Write out every line of the material as it stands, apart from the pictures.

> _DATA RECORDS_

----

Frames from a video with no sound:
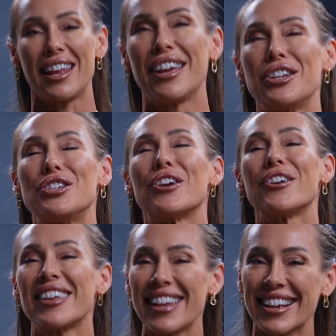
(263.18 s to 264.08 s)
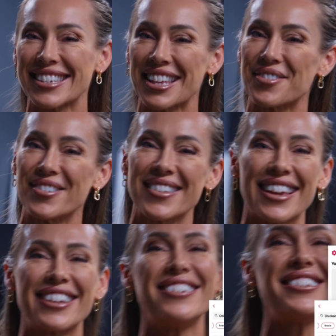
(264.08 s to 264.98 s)
before I wrap up, if
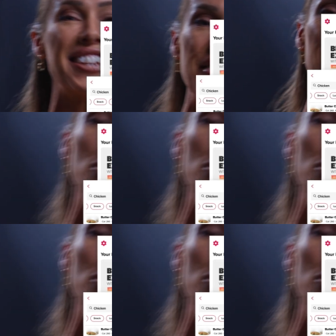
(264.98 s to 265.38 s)
you are ready to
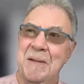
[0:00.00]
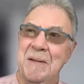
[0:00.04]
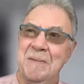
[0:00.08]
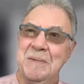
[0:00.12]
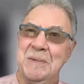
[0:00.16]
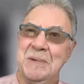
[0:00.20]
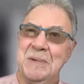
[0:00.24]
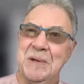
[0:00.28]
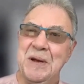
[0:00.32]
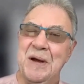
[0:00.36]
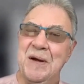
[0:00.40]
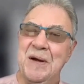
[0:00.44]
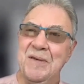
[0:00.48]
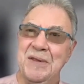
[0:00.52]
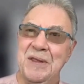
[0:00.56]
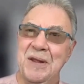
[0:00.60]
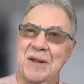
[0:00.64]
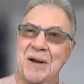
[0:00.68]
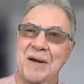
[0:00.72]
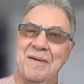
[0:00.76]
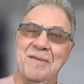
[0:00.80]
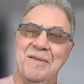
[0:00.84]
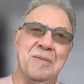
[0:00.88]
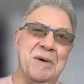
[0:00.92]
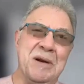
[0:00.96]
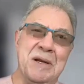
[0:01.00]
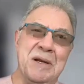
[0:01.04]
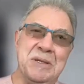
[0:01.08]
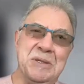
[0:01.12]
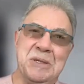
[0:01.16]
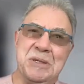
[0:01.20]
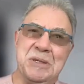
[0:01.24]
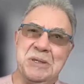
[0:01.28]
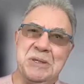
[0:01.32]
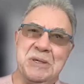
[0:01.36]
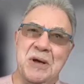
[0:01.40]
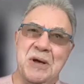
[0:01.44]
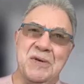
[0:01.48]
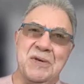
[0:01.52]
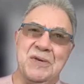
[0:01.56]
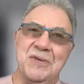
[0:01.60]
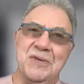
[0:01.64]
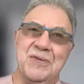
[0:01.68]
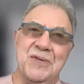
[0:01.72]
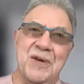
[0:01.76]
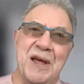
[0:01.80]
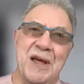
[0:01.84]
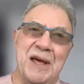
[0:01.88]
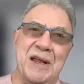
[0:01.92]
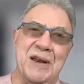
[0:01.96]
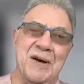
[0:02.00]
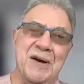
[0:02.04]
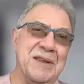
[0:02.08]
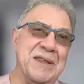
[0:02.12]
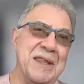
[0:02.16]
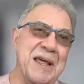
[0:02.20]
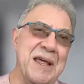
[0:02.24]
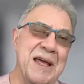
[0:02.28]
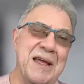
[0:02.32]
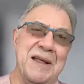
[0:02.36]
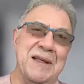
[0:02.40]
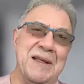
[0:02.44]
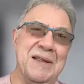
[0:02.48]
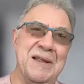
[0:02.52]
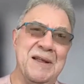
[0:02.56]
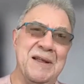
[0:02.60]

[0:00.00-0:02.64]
So everybody's a Stones fan, aren't they?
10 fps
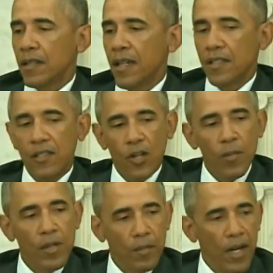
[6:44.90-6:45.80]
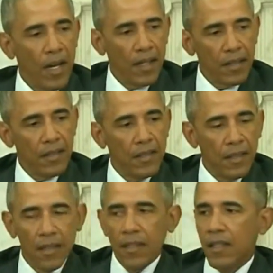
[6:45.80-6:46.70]
get determined by
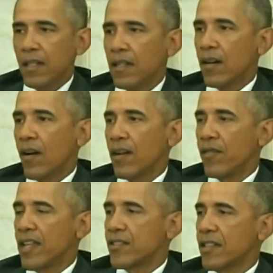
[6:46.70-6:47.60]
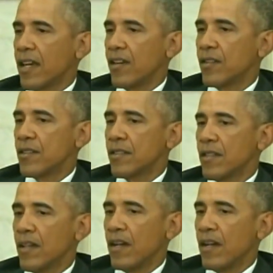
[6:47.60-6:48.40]
our investigators,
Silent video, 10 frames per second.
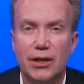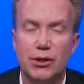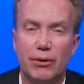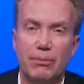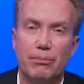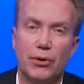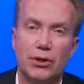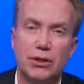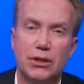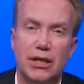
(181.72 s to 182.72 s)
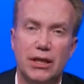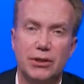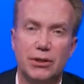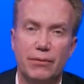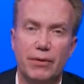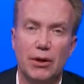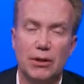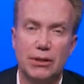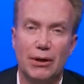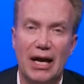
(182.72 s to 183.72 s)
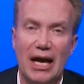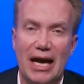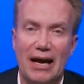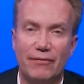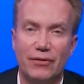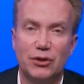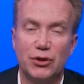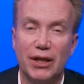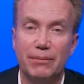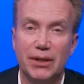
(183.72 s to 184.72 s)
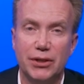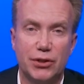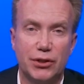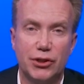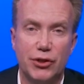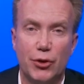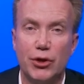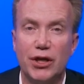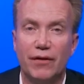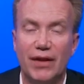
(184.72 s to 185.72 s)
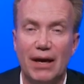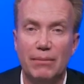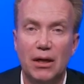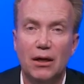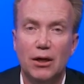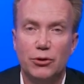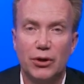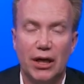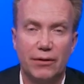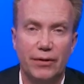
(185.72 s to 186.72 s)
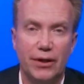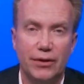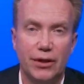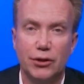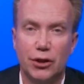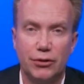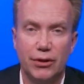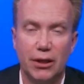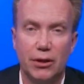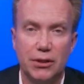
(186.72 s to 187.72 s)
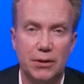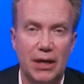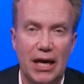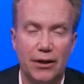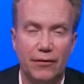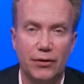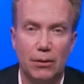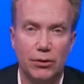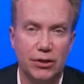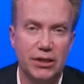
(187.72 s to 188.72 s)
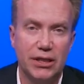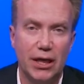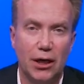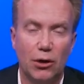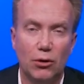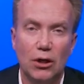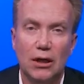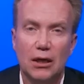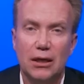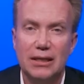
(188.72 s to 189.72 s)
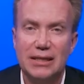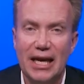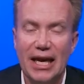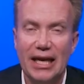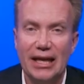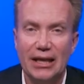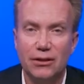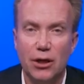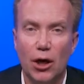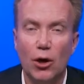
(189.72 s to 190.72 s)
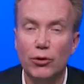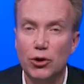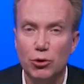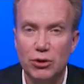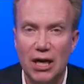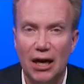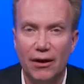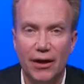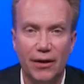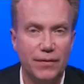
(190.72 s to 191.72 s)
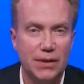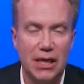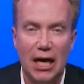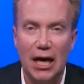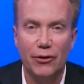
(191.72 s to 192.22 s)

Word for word: it's so important that uh, we also have trade ministers, 30 of them, together with uh, Dr. Ngozi, the head of WTO, saying that no new tariffs, uh,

----

> _RESULT OF THIS TASK_
Frames from a video with no sound:
(263.18 s to 264.08 s)
(264.08 s to 264.98 s)
before I wrap up, if
(264.98 s to 265.38 s)
you are ready to
[0:00.00]
[0:00.04]
[0:00.08]
[0:00.12]
[0:00.16]
[0:00.20]
[0:00.24]
[0:00.28]
[0:00.32]
[0:00.36]
[0:00.40]
[0:00.44]
[0:00.48]
[0:00.52]
[0:00.56]
[0:00.60]
[0:00.64]
[0:00.68]
[0:00.72]
[0:00.76]
[0:00.80]
[0:00.84]
[0:00.88]
[0:00.92]
[0:00.96]
[0:01.00]
[0:01.04]
[0:01.08]
[0:01.12]
[0:01.16]
[0:01.20]
[0:01.24]
[0:01.28]
[0:01.32]
[0:01.36]
[0:01.40]
[0:01.44]
[0:01.48]
[0:01.52]
[0:01.56]
[0:01.60]
[0:01.64]
[0:01.68]
[0:01.72]
[0:01.76]
[0:01.80]
[0:01.84]
[0:01.88]
[0:01.92]
[0:01.96]
[0:02.00]
[0:02.04]
[0:02.08]
[0:02.12]
[0:02.16]
[0:02.20]
[0:02.24]
[0:02.28]
[0:02.32]
[0:02.36]
[0:02.40]
[0:02.44]
[0:02.48]
[0:02.52]
[0:02.56]
[0:02.60]

[0:00.00-0:02.64]
So everybody's a Stones fan, aren't they?
10 fps
[6:44.90-6:45.80]
[6:45.80-6:46.70]
get determined by
[6:46.70-6:47.60]
[6:47.60-6:48.40]
our investigators,
Silent video, 10 frames per second.
(181.72 s to 182.72 s)
(182.72 s to 183.72 s)
(183.72 s to 184.72 s)
(184.72 s to 185.72 s)
(185.72 s to 186.72 s)
(186.72 s to 187.72 s)
(187.72 s to 188.72 s)
(188.72 s to 189.72 s)
(189.72 s to 190.72 s)
(190.72 s to 191.72 s)
(191.72 s to 192.22 s)

Word for word: it's so important that uh, we also have trade ministers, 30 of them, together with uh, Dr. Ngozi, the head of WTO, saying that no new tariffs, uh,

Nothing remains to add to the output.